Does generality pay? GPT-3 can provide preliminary evidence.

One open question in predicting the future development of AI is whether individual AI systems will tend to remain highly specialized or become more general over time. In the most recent 80,000 Hours Podcast, Ben Garfinkel says:

Another argument for [AI systems staying specialized] is that it seems like specialized systems often outperform general ones, or it’s often easier to make, let’s say two specialized systems, one which performs task A and one that performs task B pretty well, rather than a single system that does both well. And it seems like this is often the case to some extent in AI research today. It’s easier to create individual systems that can play a single Atari game quite well than it is to create one system that plays all Atari games quite well. And it also seems like it’s a general, maybe economic or biological principle or something like that in lots of current cases. There are benefits from specialization as you get more systems that are interacting. So biologically, when you have a larger organism, cells tend to become more specialized, or economically, as you have a more sophisticated complex economy that does more stuff, it tends to be the case that you have greater specialization in terms of worker’s skills.

The question here is whether it’s more cost-effective to develop and use more general or more narrow AI systems. That is, we can develop either a suite of narrow AI systems that each perform some service at some level of competence, or a single, more general AI system that performs all of those services at the same levels of competence. Whichever collection of AI systems is cheaper to develop and use is the solution that will more likely be adopted by society.

We now have some examples of relatively general AI: for example, GPT-3 is a language model that performs decently well on a range of natural language processing (NLP) tasks, even though it’s only expressly trained to predict the next few tokens in a piece of text. The GPT-3 paper tells us how GPT-3 compares to state-of-the-art (SOTA) systems on the tasks it was tested on. In theory, we should be able to find out how much those SOTA systems altogether cost to produce and how much GPT-3 cost to produce, and compare the two.

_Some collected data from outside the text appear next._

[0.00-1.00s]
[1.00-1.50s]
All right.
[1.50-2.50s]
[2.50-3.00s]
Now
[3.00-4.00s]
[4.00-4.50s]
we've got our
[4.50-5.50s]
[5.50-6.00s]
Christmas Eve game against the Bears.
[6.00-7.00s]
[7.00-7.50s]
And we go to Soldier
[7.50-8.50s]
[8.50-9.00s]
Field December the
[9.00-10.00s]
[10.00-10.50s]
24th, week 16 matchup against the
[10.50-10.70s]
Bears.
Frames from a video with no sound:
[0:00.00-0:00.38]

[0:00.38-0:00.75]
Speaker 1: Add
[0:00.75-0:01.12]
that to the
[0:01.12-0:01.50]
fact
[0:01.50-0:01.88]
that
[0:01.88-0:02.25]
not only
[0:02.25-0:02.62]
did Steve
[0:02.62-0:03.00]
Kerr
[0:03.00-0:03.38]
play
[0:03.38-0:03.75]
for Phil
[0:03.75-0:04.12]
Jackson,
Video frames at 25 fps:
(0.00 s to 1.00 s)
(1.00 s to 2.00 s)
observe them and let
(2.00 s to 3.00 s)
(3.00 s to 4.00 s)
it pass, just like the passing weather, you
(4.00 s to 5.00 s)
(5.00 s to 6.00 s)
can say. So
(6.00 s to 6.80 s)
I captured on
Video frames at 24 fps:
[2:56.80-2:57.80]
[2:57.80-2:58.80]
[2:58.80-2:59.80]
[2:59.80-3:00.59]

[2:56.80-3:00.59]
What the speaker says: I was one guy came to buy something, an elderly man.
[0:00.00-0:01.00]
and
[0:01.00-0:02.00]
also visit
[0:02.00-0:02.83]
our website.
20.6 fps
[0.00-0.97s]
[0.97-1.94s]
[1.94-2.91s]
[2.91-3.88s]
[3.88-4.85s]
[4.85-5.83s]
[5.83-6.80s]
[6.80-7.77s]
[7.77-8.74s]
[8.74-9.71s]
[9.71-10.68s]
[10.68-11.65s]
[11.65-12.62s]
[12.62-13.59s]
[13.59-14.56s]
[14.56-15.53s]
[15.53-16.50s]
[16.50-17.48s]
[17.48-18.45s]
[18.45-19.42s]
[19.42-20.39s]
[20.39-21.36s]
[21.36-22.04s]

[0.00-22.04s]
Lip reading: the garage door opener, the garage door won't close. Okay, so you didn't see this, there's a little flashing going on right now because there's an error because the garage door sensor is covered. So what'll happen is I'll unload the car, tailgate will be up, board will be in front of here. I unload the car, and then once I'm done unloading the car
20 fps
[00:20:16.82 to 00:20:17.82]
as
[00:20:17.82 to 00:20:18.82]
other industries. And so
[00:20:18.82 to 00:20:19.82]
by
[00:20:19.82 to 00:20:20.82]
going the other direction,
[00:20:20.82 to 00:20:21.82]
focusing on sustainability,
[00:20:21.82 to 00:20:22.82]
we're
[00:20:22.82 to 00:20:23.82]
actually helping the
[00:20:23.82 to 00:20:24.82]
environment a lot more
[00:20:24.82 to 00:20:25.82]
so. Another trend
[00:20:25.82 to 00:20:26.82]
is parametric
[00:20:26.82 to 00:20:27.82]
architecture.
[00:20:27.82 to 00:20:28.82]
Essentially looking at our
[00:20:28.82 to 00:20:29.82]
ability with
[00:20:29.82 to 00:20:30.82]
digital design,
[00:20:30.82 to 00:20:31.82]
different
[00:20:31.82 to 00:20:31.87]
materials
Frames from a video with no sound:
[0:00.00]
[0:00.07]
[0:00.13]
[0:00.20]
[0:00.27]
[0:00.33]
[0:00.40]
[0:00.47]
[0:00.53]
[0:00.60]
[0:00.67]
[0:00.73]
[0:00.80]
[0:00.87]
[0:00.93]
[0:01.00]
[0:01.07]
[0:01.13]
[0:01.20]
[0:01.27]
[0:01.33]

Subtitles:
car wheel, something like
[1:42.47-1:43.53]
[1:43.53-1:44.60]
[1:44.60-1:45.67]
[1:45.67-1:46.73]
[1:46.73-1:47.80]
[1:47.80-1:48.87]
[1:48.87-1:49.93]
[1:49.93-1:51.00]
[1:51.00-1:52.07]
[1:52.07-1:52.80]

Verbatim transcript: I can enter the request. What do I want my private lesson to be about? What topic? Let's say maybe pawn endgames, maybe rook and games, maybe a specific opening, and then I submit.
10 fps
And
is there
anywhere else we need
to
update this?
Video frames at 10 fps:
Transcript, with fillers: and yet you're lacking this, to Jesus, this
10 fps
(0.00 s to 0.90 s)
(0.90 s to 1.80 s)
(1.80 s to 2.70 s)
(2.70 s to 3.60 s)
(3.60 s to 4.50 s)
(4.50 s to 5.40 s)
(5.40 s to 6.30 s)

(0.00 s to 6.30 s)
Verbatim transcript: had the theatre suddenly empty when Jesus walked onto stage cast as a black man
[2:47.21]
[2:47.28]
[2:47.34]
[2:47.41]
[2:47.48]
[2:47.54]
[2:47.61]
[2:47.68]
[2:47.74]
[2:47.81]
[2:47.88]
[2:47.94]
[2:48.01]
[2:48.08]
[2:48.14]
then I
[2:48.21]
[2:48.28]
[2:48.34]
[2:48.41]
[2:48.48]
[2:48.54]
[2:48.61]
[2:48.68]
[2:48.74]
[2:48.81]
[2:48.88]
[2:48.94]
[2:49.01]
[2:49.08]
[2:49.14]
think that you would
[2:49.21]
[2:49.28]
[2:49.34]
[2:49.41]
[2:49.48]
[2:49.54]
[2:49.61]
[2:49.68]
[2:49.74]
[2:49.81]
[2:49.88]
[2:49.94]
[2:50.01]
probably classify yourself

But there’s another element to cost-effectiveness: how easy-to-use is the interface to the AI system. It might be that even though GPT-3 costs slightly more to produce than a suite of specialized AI systems, GPT-3 provides more value because it’s easier to consume the service. For example, the interfaces to GPT-3 and a specialized machine translation system might look like this:

// GPT-3
do_language_task("Translate English to French: The quick brown fox jumps over the lazy dog.")
// Narrow machine translation service
translate("The quick brown fox jumps over the lazy dog.", from="en", to="fr")

The GPT-3 interface is more elegant, since it allows you to specify tasks in natural language rather than learn the APIs for individual types of tasks. It also allows you to specify tasks that no one has trained a narrow AI system for, along with a relatively small number of examples (what the authors call few-shot learning). This tips the balance in favor of more general AI systems like GPT-3.

If GPT-3 is cheaper to develop and use across a representative basket of NLP tasks than an equivalent suite of specialized NLP systems, then the market will likely favor more general AI systems for NLP tasks. This evidence will provide insight as to whether society will develop more general AI systems or continue to produce narrow ones in the future.